By Pamela Samuelson, The Chronicle of Higher Education
http://chronicle.com/article/Reforming-Copyright-Is/132751/
The tantalizing vision of universal access to the cultural and scientific heritage of humanity seemed close to fulfillment in 2008, when Google announced the settlement of a class-action lawsuit charging that its Google Book Search project infringed copyright by scanning in-copyright books from major research-library collections. Sergey Brin, co-founder of Google, later asserted that the settlement was a big win for everyone because it would create a “library to last forever.”
But it was not to be. The very ambitiousness of the settlement was its undoing. In 2011 a federal judge ruled against it, mainly because it went too far beyond the issues in litigation, which concerned only whether scanning books to index their contents and make snippets available was infringement or the limited exception, fair use, since snippets would not supplant—and might enhance—demand for the works. Having failed to reach a more limited settlement, the litigants are expected to go to trial this fall.

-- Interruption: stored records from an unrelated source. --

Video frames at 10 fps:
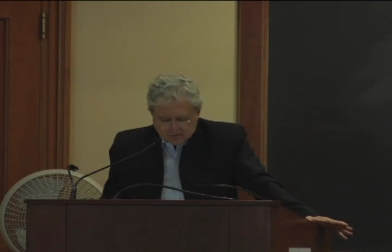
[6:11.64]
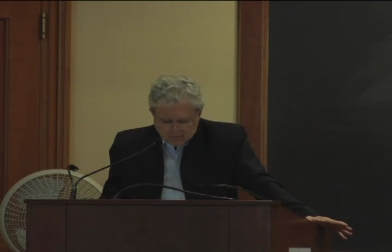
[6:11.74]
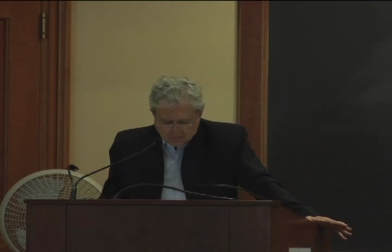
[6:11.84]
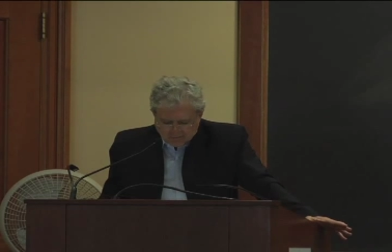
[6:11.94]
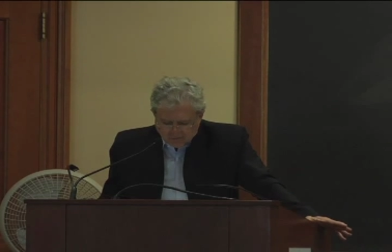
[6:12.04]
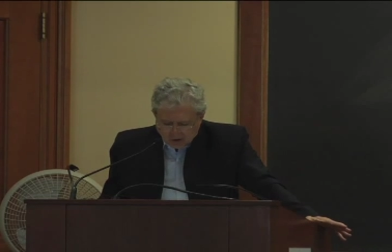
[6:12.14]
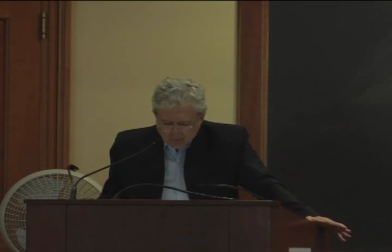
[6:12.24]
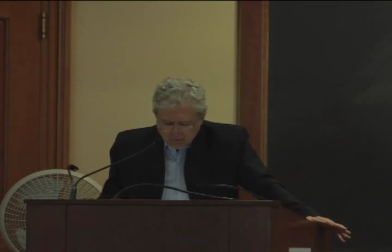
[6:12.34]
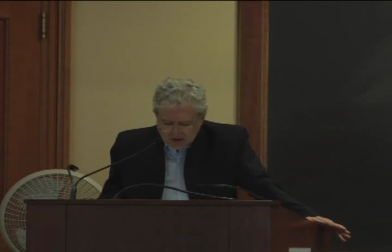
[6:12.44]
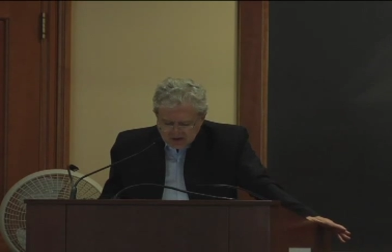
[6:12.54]
from
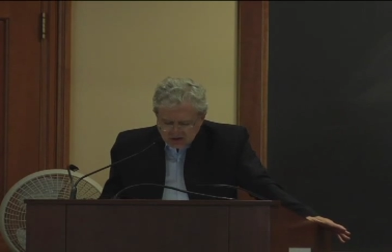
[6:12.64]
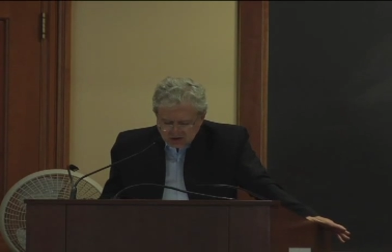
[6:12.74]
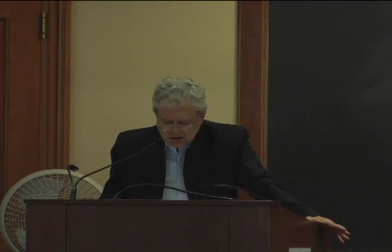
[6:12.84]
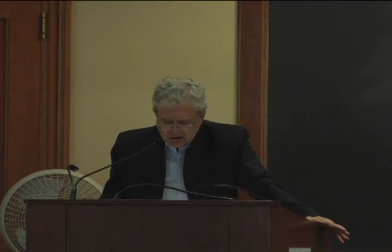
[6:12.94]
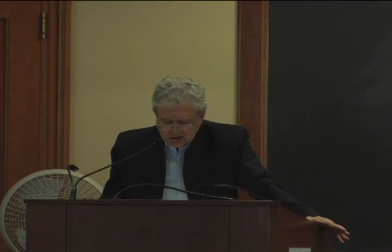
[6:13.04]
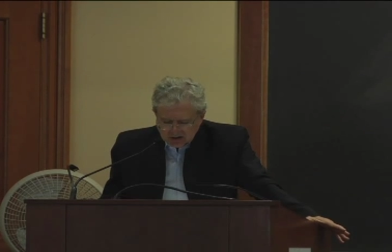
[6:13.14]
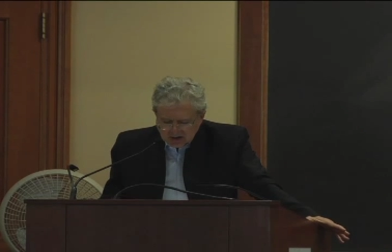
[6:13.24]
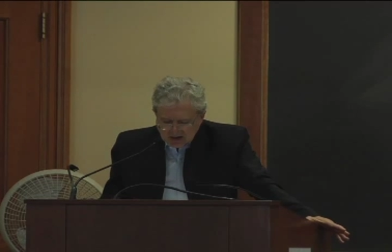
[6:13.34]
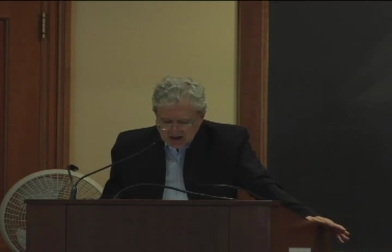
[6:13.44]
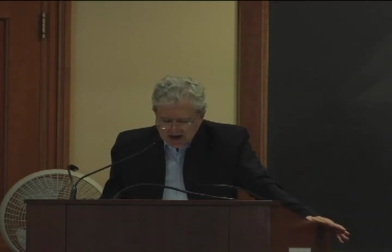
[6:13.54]
which
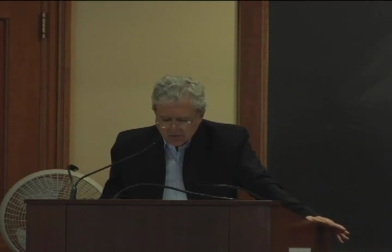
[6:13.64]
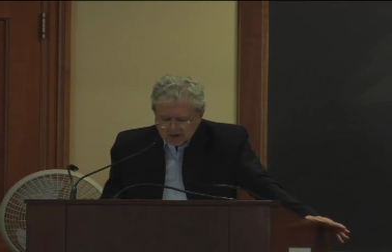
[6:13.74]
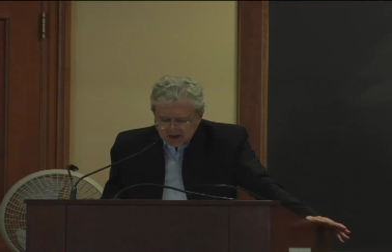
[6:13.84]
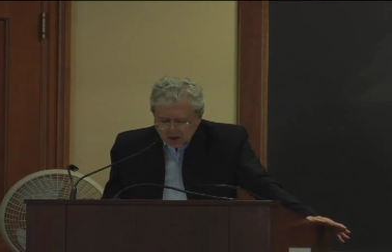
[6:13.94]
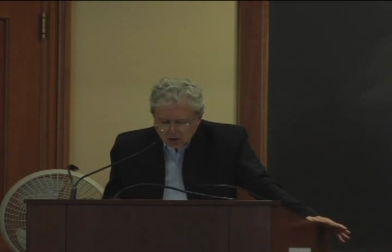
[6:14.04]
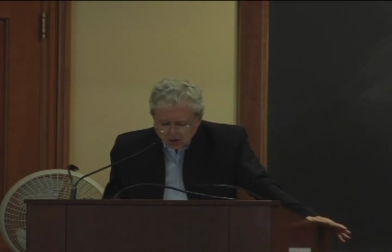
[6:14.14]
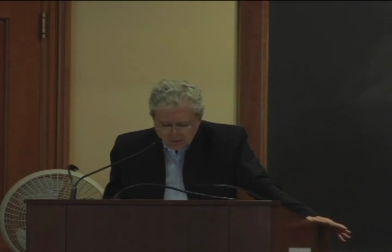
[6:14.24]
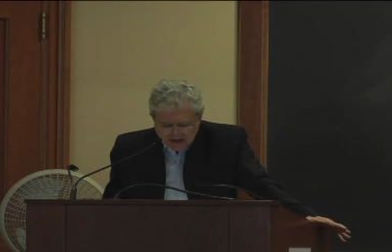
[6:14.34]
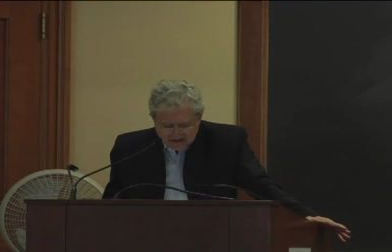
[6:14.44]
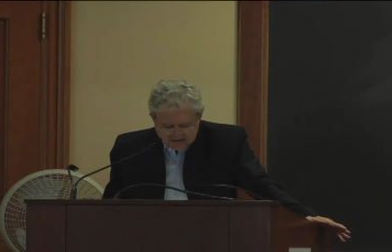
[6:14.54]
I recall
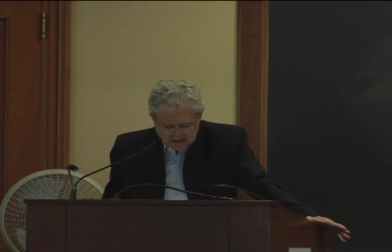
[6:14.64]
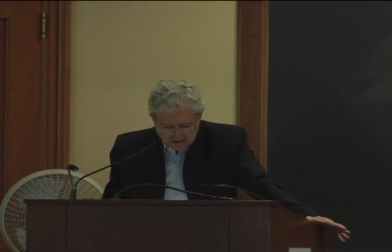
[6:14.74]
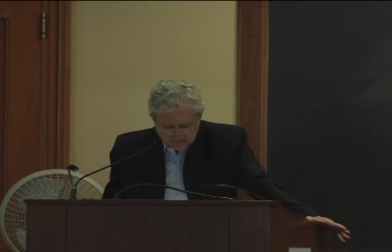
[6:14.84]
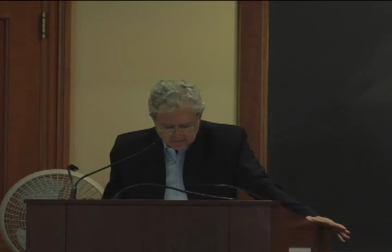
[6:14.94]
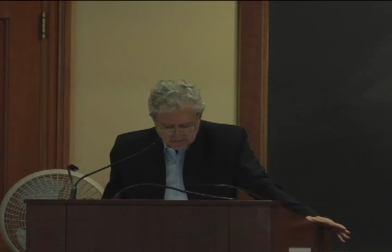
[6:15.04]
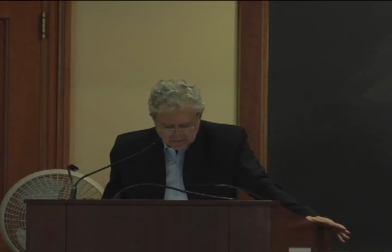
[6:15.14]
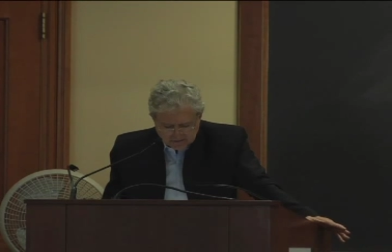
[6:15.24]
myself,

The failure of the Google Book settlement, however, has not killed the dream of a comprehensive digital library accessible to the public. Indeed, it has inspired an alternative that would avoid the risks of monopoly control. A coalition of nonprofit libraries, archives, and universities has formed to create a Digital Public Library of America, which is scheduled to launch its services in April 2013. The San Francisco Public Library recently sponsored a second major planning session for the DPLA, which drew 400 participants. Major foundations, as well as private donors, are providing financial support. The DPLA aims to be a portal through which the public can access vast stores of knowledge online. Free, forever.